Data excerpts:
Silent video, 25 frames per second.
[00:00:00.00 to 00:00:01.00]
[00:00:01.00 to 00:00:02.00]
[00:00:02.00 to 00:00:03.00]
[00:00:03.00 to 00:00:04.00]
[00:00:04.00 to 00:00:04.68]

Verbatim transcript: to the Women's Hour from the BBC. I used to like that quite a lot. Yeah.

What is expected:
The records above should be returned exactly.

Exercise solution:
Silent video, 25 frames per second.
[00:00:00.00 to 00:00:01.00]
[00:00:01.00 to 00:00:02.00]
[00:00:02.00 to 00:00:03.00]
[00:00:03.00 to 00:00:04.00]
[00:00:04.00 to 00:00:04.68]

Verbatim transcript: to the Women's Hour from the BBC. I used to like that quite a lot. Yeah.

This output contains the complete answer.